Data preprocessing includes:
- Handling missing values.
- Normalizing features.
- Encoding categorical variables.


In [None]:

import pandas as pd
from sklearn.model_selection import train_test_split
from sklearn.preprocessing import StandardScaler

# Load datasets
train_data = pd.read_csv('train.csv')
test_data = pd.read_csv('test.csv')

# Handle missing values
train_data.fillna(train_data.mean(), inplace=True)
test_data.fillna(test_data.mean(), inplace=True)

# Feature normalization
scaler = StandardScaler()
numerical_features = train_data.select_dtypes(include=['float64', 'int64']).columns
train_data[numerical_features] = scaler.fit_transform(train_data[numerical_features])
test_data[numerical_features] = scaler.transform(test_data[numerical_features])

# Split train data into features and target
X = train_data.drop(['SalePrice'], axis=1)
y = train_data['SalePrice']
X_train, X_test, y_train, y_test = train_test_split(X, y, test_size=0.2, random_state=42)

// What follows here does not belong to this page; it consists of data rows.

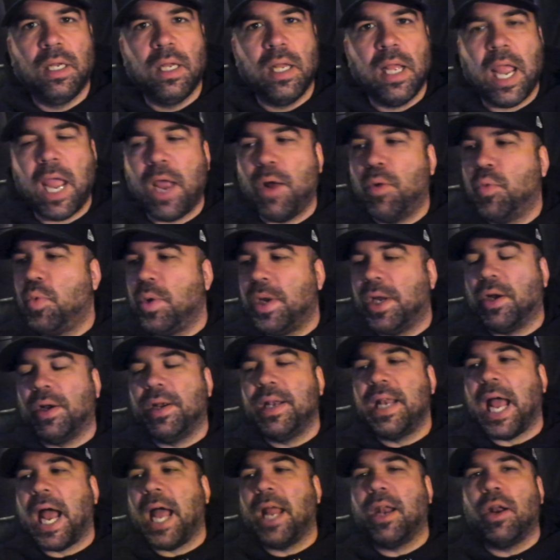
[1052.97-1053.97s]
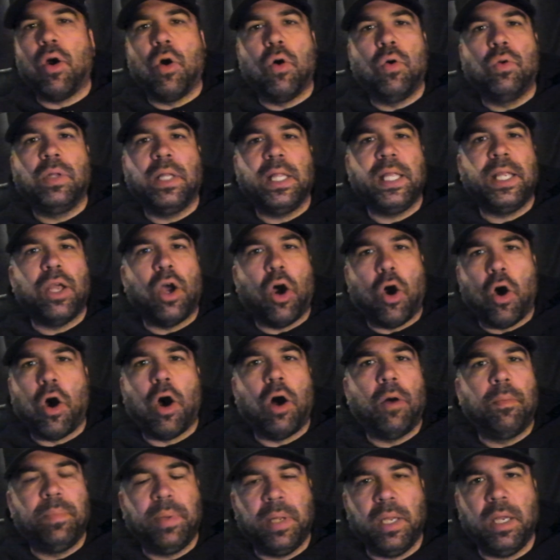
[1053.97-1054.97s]
and we are not only
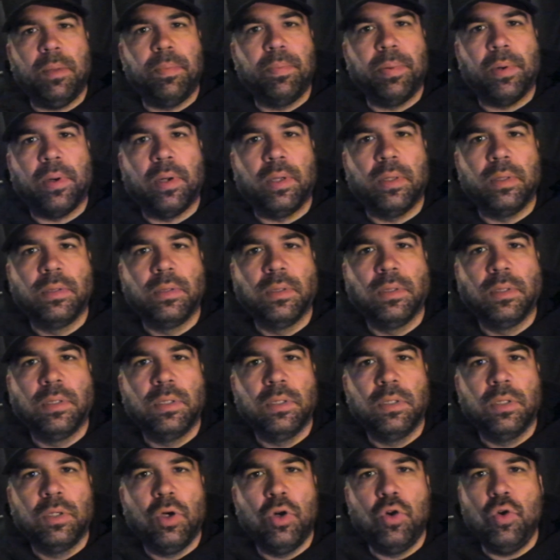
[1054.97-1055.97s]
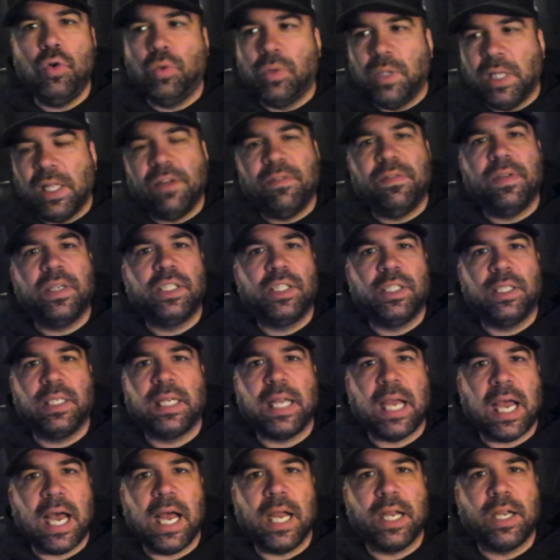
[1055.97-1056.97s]
all people who live in
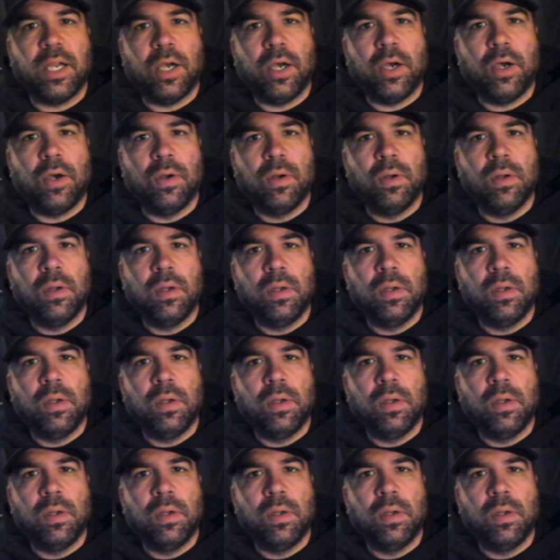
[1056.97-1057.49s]
Chicago.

## Exploratory Data Analysis (EDA)

Performing EDA to visualize relationships and gain insights into the dataset.


In [None]:

import matplotlib.pyplot as plt
import seaborn as sns

# Visualize target variable
sns.histplot(train_data['SalePrice'], kde=True)
plt.title('Distribution of Sale Prices')
plt.show()

# Correlation heatmap
correlation_matrix = train_data.corr()
plt.figure(figsize=(10, 8))
sns.heatmap(correlation_matrix, annot=False, cmap='coolwarm')
plt.title('Correlation Heatmap')
plt.show()



## Regression Models

We implement and evaluate the following regression models:
1. Ridge Regression
2. Lasso Regression
3. Elastic Net Regression


In [None]:

from sklearn.linear_model import Ridge
from sklearn.metrics import mean_squared_error, r2_score

# Ridge Regression
ridge_model = Ridge(alpha=1.0)
ridge_model.fit(X_train, y_train)
ridge_predictions = ridge_model.predict(X_test)

# Evaluation
ridge_rmse = mean_squared_error(y_test, ridge_predictions, squared=False)
ridge_r2 = r2_score(y_test, ridge_predictions)
print(f"Ridge Regression RMSE: {ridge_rmse}, R2: {ridge_r2}")


In [None]:

from sklearn.linear_model import Lasso

# Lasso Regression
lasso_model = Lasso(alpha=0.1)
lasso_model.fit(X_train, y_train)
lasso_predictions = lasso_model.predict(X_test)

# Evaluation
lasso_rmse = mean_squared_error(y_test, lasso_predictions, squared=False)
lasso_r2 = r2_score(y_test, lasso_predictions)
print(f"Lasso Regression RMSE: {lasso_rmse}, R2: {lasso_r2}")


In [None]:

from sklearn.linear_model import ElasticNet

# Elastic Net Regression
elastic_net_model = ElasticNet(alpha=0.1, l1_ratio=0.5)
elastic_net_model.fit(X_train, y_train)
elastic_net_predictions = elastic_net_model.predict(X_test)

# Evaluation
elastic_net_rmse = mean_squared_error(y_test, elastic_net_predictions, squared=False)
elastic_net_r2 = r2_score(y_test, elastic_net_predictions)
print(f"Elastic Net RMSE: {elastic_net_rmse}, R2: {elastic_net_r2}")



## Conclusion

The project demonstrated the application of regression models for predicting house prices. Among the models:
- Ridge Regression achieved RMSE: {ridge_rmse}, R2: {ridge_r2}
- Lasso Regression achieved RMSE: {lasso_rmse}, R2: {lasso_r2}
- Elastic Net Regression achieved RMSE: {elastic_net_rmse}, R2: {elastic_net_r2}

This project highlights the importance of data preprocessing, model selection, and performance evaluation in real-world scenarios.